TASK REQUIREMENTS — Repeat what the lines below say, word for word, and skip every image.

(Stored data)
----------------------------------------
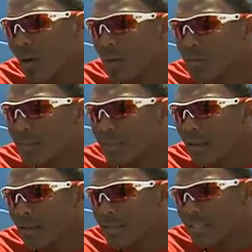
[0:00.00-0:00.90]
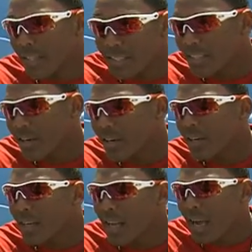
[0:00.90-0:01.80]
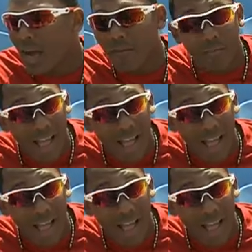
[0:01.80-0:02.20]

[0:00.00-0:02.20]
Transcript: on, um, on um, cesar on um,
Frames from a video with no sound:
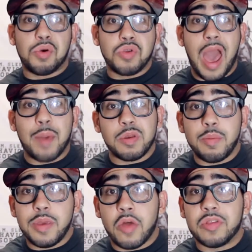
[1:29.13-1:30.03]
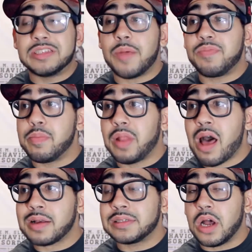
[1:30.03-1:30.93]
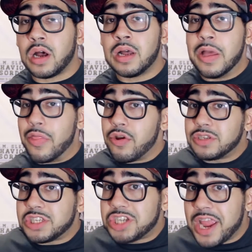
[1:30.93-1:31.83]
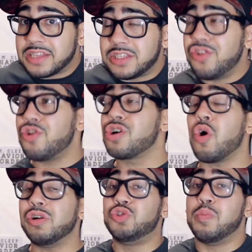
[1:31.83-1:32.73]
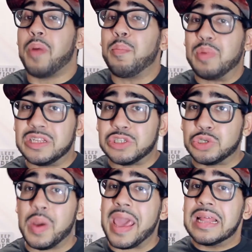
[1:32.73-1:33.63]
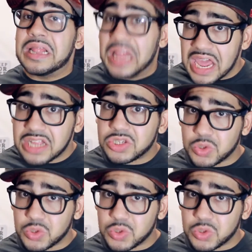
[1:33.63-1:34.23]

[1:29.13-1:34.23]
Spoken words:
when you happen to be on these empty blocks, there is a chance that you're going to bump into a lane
----------------------------------------
TASK ANSWER —
[0:00.00-0:00.90]
[0:00.90-0:01.80]
[0:01.80-0:02.20]

[0:00.00-0:02.20]
Transcript: on, um, on um, cesar on um,
Frames from a video with no sound:
[1:29.13-1:30.03]
[1:30.03-1:30.93]
[1:30.93-1:31.83]
[1:31.83-1:32.73]
[1:32.73-1:33.63]
[1:33.63-1:34.23]

[1:29.13-1:34.23]
Spoken words:
when you happen to be on these empty blocks, there is a chance that you're going to bump into a lane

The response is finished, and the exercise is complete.